Wednesday, October 31, 2007

Direct election of the President

There was some discussion in the 1970s of a proposed constitutional amendment to elect the president by popular election. One version of the proposed amendment can be found online here: 1977 version.

The reasons for desiring a change to the way Americans elect our President are obvious. "One man, one vote" has become the default election paradigm through various court rulings, constitutional amendments, and evolutions of our democratic traditions over time. That the states with smaller populations have proportionally more votes than the people of larger states through the electoral college seems inherently unfair to us.

Another reason to get rid of the electoral college is the problem of the faithless elector. While this has not historically been much of a problem, the possibility exists that a faithless elector or two could change the outcome of a presidential election in a very tight race, where one or two electoral votes separates the candidates.

The electoral college is not the institution that the Founders envisioned that it would be, if it ever was. The Founders meant for the electors to act as a "buffer" to the passions of the general public. They were to represent the people, but at the same time, they were to supply wisdom and deliberation to the selection of the Republic's next Chief Magistrate. Now, however, when a Party's nominee wins a state in the general election, said Party will choose loyal activists who pledge to vote for the Party's nominee when the electoral college formally meets. The electoral college has, in essence, become an out-of-date formatily.

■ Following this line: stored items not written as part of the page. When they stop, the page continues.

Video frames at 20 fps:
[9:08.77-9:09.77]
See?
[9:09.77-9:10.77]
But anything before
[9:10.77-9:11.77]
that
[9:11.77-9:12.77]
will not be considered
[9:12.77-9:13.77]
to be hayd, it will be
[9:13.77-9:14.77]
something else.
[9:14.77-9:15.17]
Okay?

As discussed in a 1970 report issues by the Senate Judiciary Committee, there are several benefits that the electoral college brings to American presidential elections:


  • encourages the building of broad, geographically-dispersed majorities to elect a candidate that can win a majority of the electoral college, leading to more stable, moderate Governments that respect the rights of minorities;

  • important support for maintaining federalism and the role of the States in the federal government (if we repealed the Seventeenth Amendment, I think this would be less of a worry);

  • structurally enforces the U.S. two-party system;

  • contains recounts to specific states or election precincts;

  • allows control and responsibility of election process and administration to be maintained at the state and local levels, rather than at the federal level.

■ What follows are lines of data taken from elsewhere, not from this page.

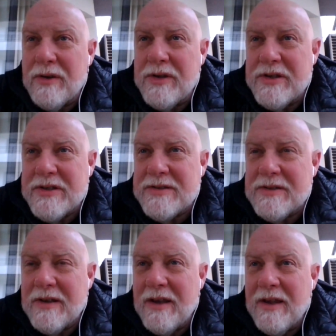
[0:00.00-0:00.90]
You
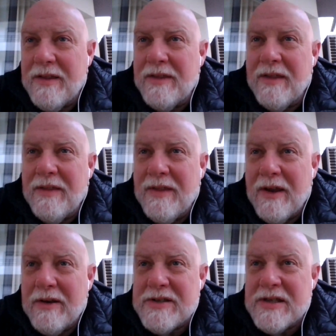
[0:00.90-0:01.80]
just,
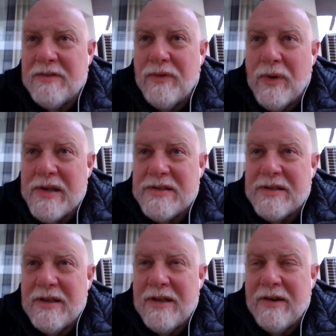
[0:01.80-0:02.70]
there's his voice,
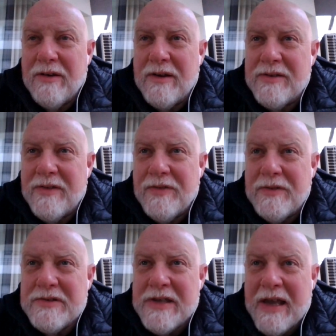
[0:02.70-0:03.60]
and you hear his
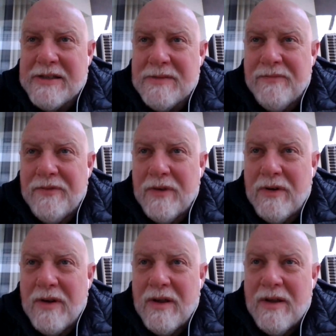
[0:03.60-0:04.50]
enthusiasm
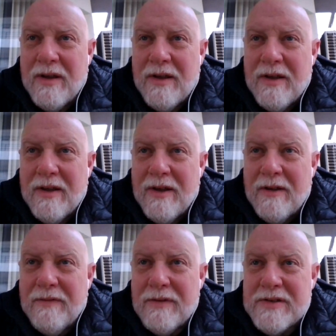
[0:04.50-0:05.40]
for
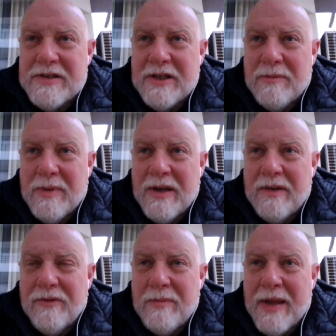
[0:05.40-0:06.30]
for cinema
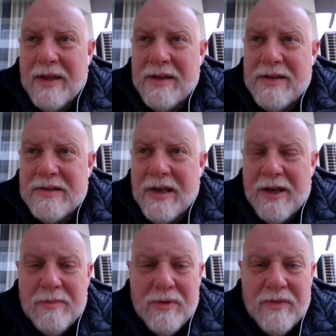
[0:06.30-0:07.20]
and for making these kind
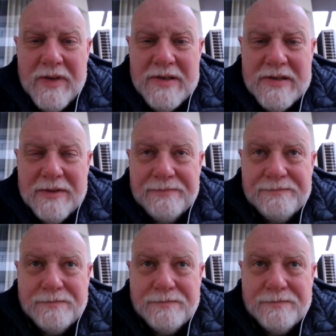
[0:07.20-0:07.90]
of movies, and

While I'm not sure about the claim that going to a direct election scheme would remove an underpinning of the two-party system, the support the electoral college lends to federalism and the containment of electoral recounts is obvious. Combined with the fact that State Legislatures have established direct election as the method by which their respective State electors are chosen (a power granted State Legislatures under the Constitution), and we can see why there is not the supermajority of support required to pass a proposed constitutional amendment to institute the direct election of the President. In essence, there are fifty state elections for president, rather than one national election. For the benefits that the electoral college bring, I'll be OK with the individual voter of Wyoming and Iowa having a greater proportional influence than the individual voter in Texas (my home State), New York and California.

The Unites States is, after all, a democratic republic, not a pure democracy.